If God is not love, we broken creatures of distrust and doubt have every reason to be terrified by God and no reason to love God. If God is not love, we can only pity ourselves and not praise God. If God is not love, our faith is in vain, our preaching is in vain, and our churches are closed clubs of contentious cronies and not open communities of hope and light. If God is not love, we have no light to quicken us, no hope to sustain us, no faith to justify us, no joy to inspire us, no grace to save us, no forgiveness to reclaim us, no love to lift us, no cross to redeem us and no Christ to receive us. Oh, but God is love, and that love became flesh at Christmas. That is the unexpected nature of Christmas. “They shall name him Emmanuel, which means, God with us.”  

In closing, let me say, it is my hope that none of us gets what we expect for Christmas this year. For the best gifts at Christmas are always those you never expected.  

 

Notes: The opening story came from a collection of stories called Illustrations Unlimited, edited by James S. Hewitt. 

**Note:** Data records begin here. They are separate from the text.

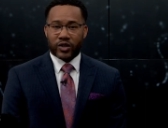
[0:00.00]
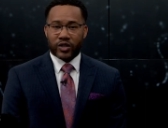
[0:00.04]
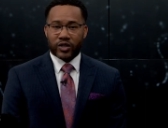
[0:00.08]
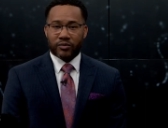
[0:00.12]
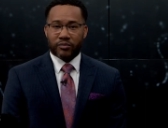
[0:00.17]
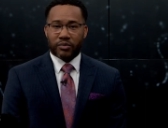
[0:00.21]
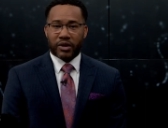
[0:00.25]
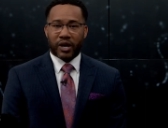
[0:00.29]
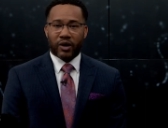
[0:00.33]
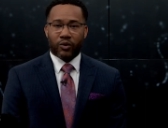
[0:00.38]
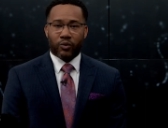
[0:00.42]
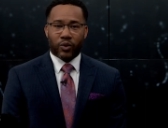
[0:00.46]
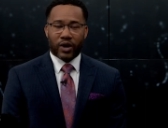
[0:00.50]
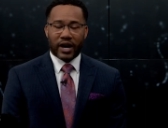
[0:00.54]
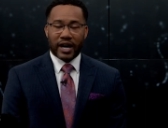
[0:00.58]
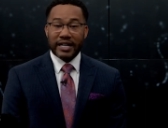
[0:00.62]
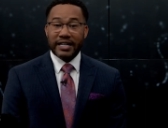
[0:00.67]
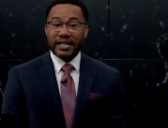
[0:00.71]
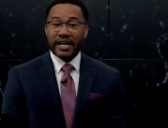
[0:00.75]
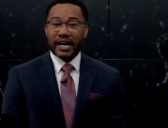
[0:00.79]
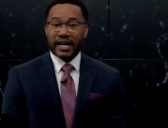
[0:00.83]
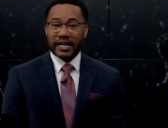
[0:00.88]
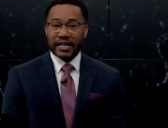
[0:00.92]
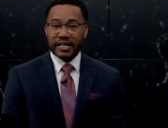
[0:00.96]
earned by
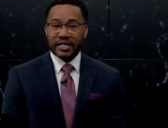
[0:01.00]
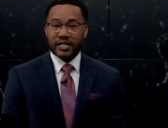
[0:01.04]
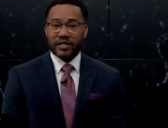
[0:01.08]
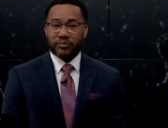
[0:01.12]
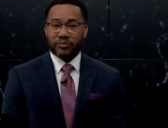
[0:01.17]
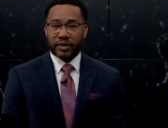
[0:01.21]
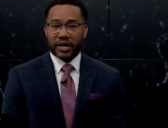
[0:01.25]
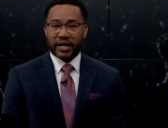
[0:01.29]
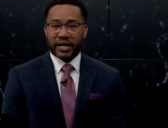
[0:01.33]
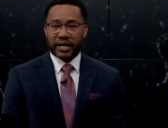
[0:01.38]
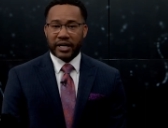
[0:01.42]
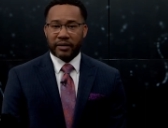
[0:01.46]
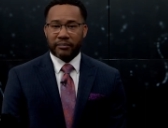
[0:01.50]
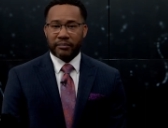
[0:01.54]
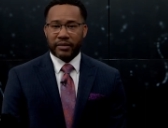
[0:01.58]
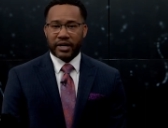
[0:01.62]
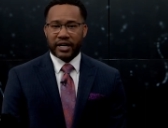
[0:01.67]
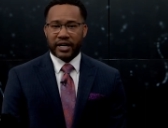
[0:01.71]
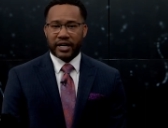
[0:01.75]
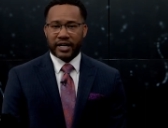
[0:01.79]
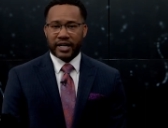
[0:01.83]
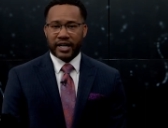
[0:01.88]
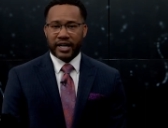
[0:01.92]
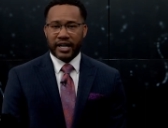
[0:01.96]
white non Hispanic
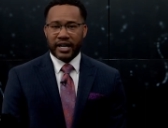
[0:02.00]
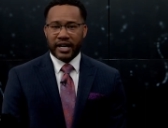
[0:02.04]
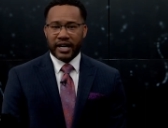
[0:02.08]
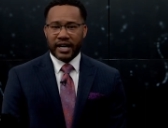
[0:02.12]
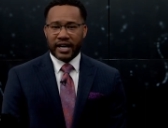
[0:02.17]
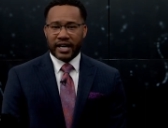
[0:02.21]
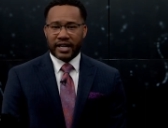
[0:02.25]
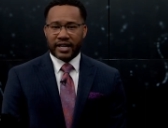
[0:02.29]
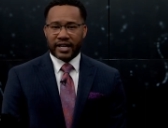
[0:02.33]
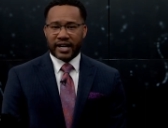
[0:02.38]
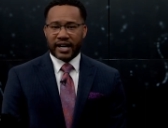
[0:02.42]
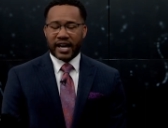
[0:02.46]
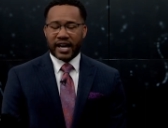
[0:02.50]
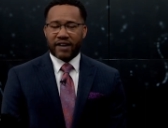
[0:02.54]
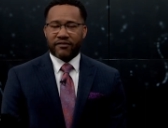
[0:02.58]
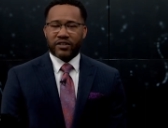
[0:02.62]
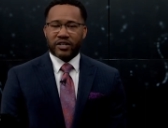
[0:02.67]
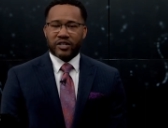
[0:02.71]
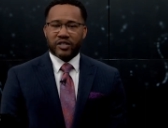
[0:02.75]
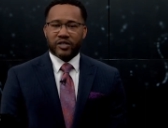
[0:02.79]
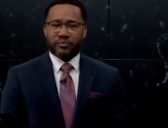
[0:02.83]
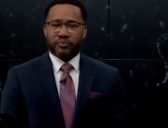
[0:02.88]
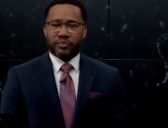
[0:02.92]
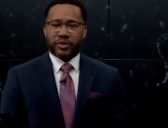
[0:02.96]
men. They
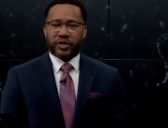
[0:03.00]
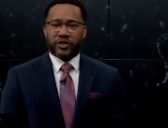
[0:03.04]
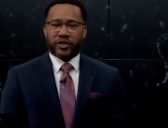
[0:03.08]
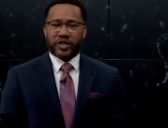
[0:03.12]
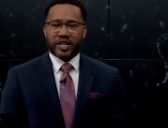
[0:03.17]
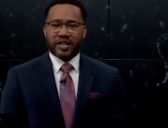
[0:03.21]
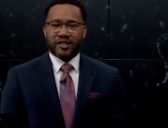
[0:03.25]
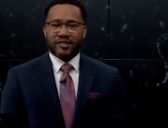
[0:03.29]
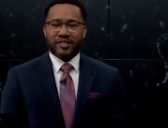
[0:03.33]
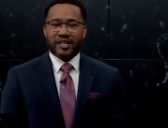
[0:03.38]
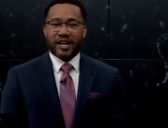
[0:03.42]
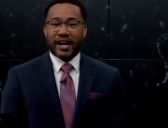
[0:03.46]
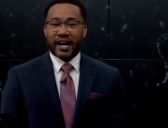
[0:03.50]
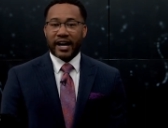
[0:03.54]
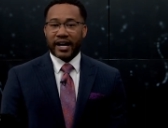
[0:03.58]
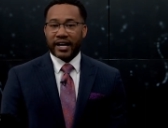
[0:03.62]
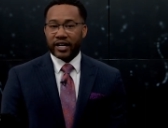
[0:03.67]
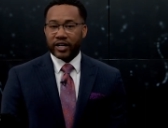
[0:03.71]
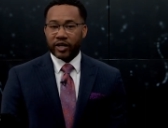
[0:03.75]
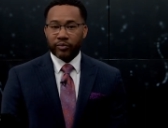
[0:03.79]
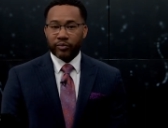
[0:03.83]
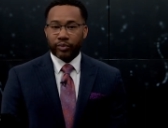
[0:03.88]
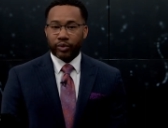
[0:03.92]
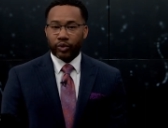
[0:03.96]
have experienced
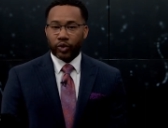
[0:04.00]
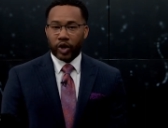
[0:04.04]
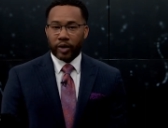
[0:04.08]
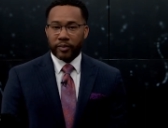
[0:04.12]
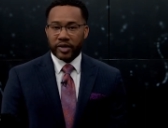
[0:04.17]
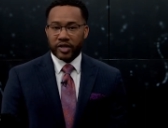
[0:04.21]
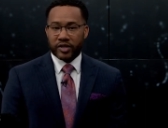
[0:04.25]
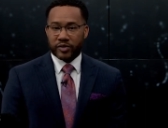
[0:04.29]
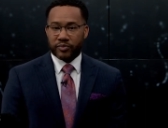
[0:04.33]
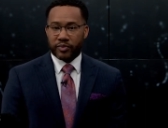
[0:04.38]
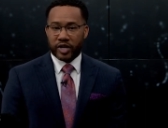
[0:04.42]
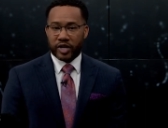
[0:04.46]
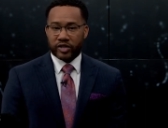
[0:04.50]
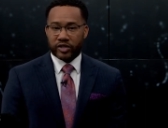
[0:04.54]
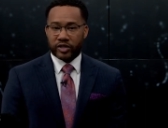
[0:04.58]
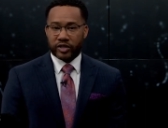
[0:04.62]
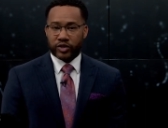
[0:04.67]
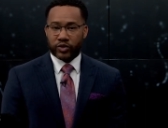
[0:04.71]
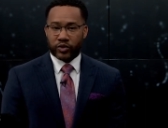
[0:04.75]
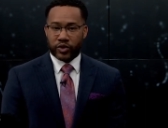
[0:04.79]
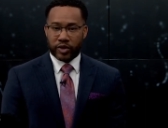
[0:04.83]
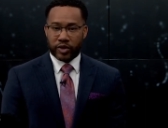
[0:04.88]
high unemployment, especially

I found the Athanaius story in Brian McCleran’s book, Generous Orthodoxy. As I have said before, McCleran is one of the most influential writers and thinkers of our times. He is one of the leading voices in the emerging church movement, a movement that is boldly seeking to reinterpret evangelical faith for our postmodern world. 

I am also indebted to my preaching professor, Dr. Charles Adams. He is one of our country’s premier preachers, and having had a semester to sit and learn at his feet will always be one of my ministry’s most treasured experiences. Dr. Adams has become the master of the litany—a list of concepts on a theme strung together for effect. The love litany at the end of this sermon is in his style and was adapted from a sermon I heard him preach while I was a student.